A 2013 Dare County study estimated beach nourishment in Rodanthe would cost $20 million, and Outten said the county’s beach nourishment fund only has $6 million available.

Dare County leaders also said state law effectively bans them from even studying alternative tools to build up oceanfront beaches, such as energy attenuating devices that have been implemented in other countries.

County leaders told a crowd of citizens Wednesday night that unless the state or federal government were to give them funding for beach nourishment, they couldn’t stop the erosion in Rodanthe.

“When do we begin the discussion about other tools?” Outten said. “Because one day, we’re going to use up all the sand that’s close enough that we can put it on the beach.

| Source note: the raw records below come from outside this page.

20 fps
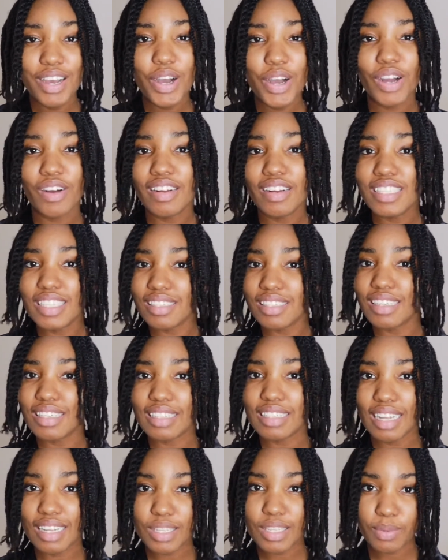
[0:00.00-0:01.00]
Originally
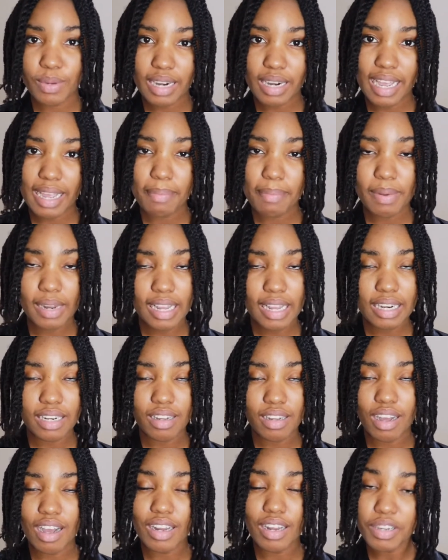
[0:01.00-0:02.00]
that's what I planned
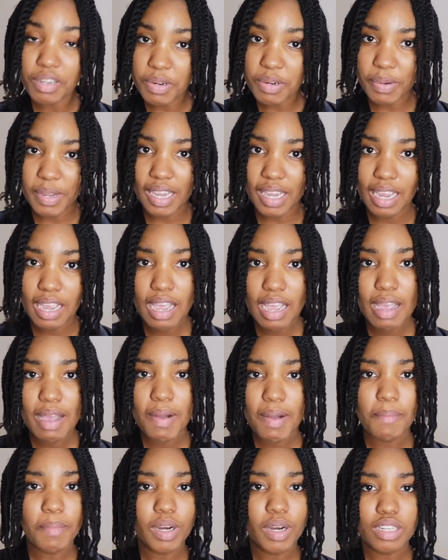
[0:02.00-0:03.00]
on doing,
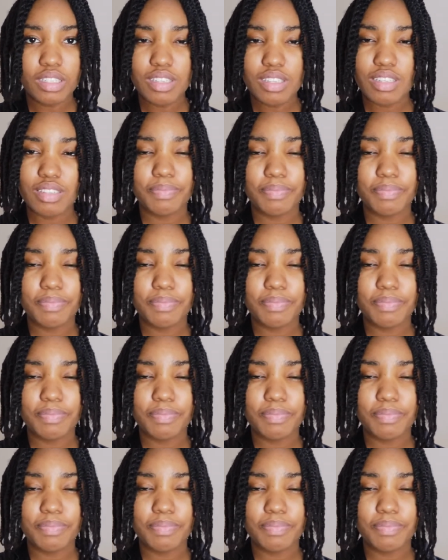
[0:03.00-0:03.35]
but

“One day, it’s going to be too expensive not only to do new projects, but do the projects that we’ve got to do, and what do we do then?”

It’s not merely a crisis of vacation homes: During the community meeting, full-time Outer Banks residents said the surf has been washing over roads from Rodanthe down to Hatteras Island, sometimes leaving them trapped in their homes for days after strong storms.

Some homeowners in Rodanthe have turned to desperate measures.

On Seagull Street, preparations have been made to move every home 45 feet back from the ocean.

It’s a move that county leaders said should buy them a few years – but wouldn’t stop home collapses elsewhere in the community.

“It’s reaching a crisis point here, and our legislators are paying attention,” Couch said. “I am a betting man, and I’m going to bet that the first six months are not going to be good of 2023 here on the Outer Banks.

Dare County is currently working on a new study to determine how much a beach nourishment project would cost for Rodanthe. County leaders said they expected to have the results by March.